According to deBest, the course has several par 3s and par 4s and the holes are not all on the same elevation with some of the greens having a three-foot elevated change. There are faux sand traps on the course with a full waterfall that goes through the entire course.

deBest says “The bottom nine holes are handicap accessible. The greens are not green, they’re beige to look like sand and there’s no grass around them. It’s all beach-themed.” The themes include a sand castle hole, beach balls, lighthouse, buoys, kites, driftwood, sailboat, sandbox and the 18th hole of the course features a sand-covered building where the golf balls drop into the building to recall the sunken Michigan town of Singapore.

“Then when you go up to the top of the hill, we’re back to green holes,” says deBest. Hole themes include a fishing hole, crate hole building with a “live” roof, garden hole, farm implement hole, firetruck hole, old farm wheels, a South Haven-built blueberry harvester among a local variety of blueberry bushes, and an open-theme hole that invites players to suggest a theme.

“We wanted to expose our tourist guests coming from Chicago, Canadian cities and all over the country to the nature of west Michigan. Here, guests can play through rows of corn, Indian corn, green beans, strawberries, blueberries and other fruits and vegetables so they can see how that is grown. And we have a sign saying, ‘we use what we can at our restaurant so it’s farm to table.’ I wanted a lighthouse because South Haven is known for its lighthouse so we tried putting in different themes to portray what this area is like.

“We had the ideas for many years and I knew what I wanted for themes, but I wanted to make sure we put the holes in that weren’t too challenging but challenging enough to draw a crowd and that’s why Adventure Golf came into play because I just wanted those done right.”
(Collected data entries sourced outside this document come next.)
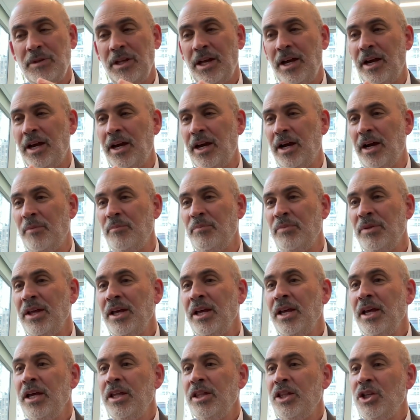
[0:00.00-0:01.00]

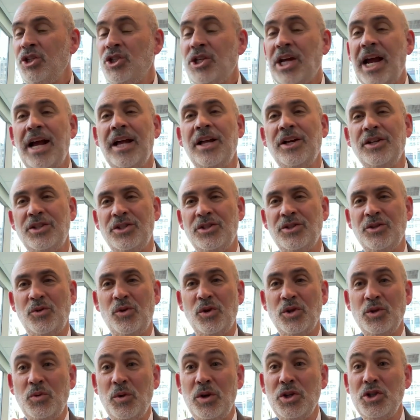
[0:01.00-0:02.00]
The challenge is, of
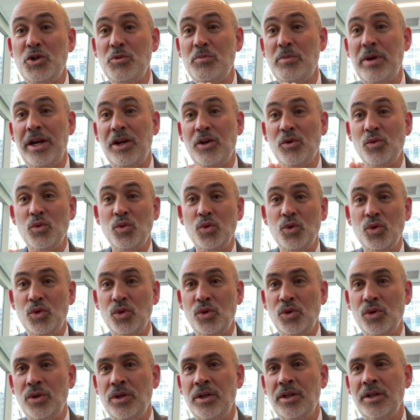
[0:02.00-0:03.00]
course, once you make a
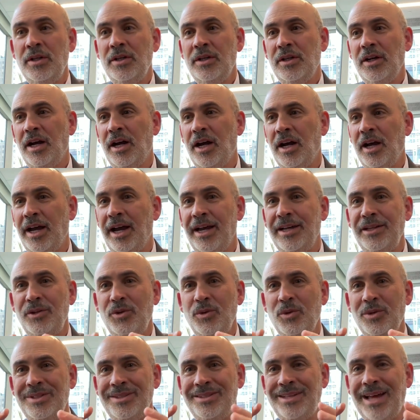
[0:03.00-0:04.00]
rule and
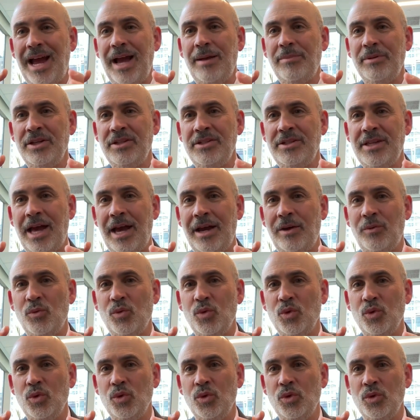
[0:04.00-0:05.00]
you establish that
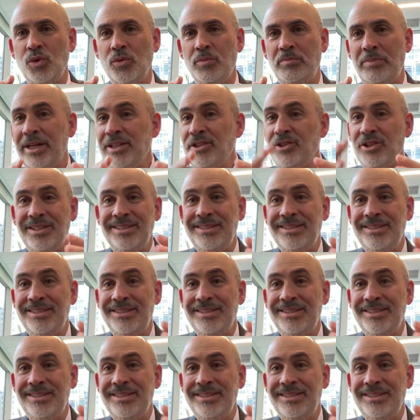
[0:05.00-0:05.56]
rule based on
deBest also saw the opportunity to promote his legacy landscaping business with the mini golf course as well. “Our office has always been about landscape, but we didn’t have a display area that showed off different types of stone, brick and material like that, and I just felt it was the way to tie our business and an attraction together….We did not sub-contract any theme elements for the mini golf course. All the retaining walls and walkways were built by deBest Inc. employees. And we used four different colors of Porous Pave for the walkways and we did it in different ways so we can use it as a tool to sell it… And we’re using different methods of retaining walls…We’ve actually got 27 different retaining walls (on the course) but they’re all different…Where else can you go to see such a variety of retaining walls at one place to choose for your own property?”

Although the course opened in 2024, deBest says, “We’re hoping for a great start in 2025. We’re known for a waterpark and that is an amenity to the waterpark, but we’ve got to do some marketing to reach people who are looking for mini golf to let them know what we have here. Not ‘come to the waterpark and there’s mini golf here.’ We’ve got to do marketing specifically for the mini golf to get our numbers where they need to be.”

And guest reactions last year? “Wow!” exclaims deBest. “We’ve had people that drive across the country to play mini golf and they say they’ve never played anything quite like it.”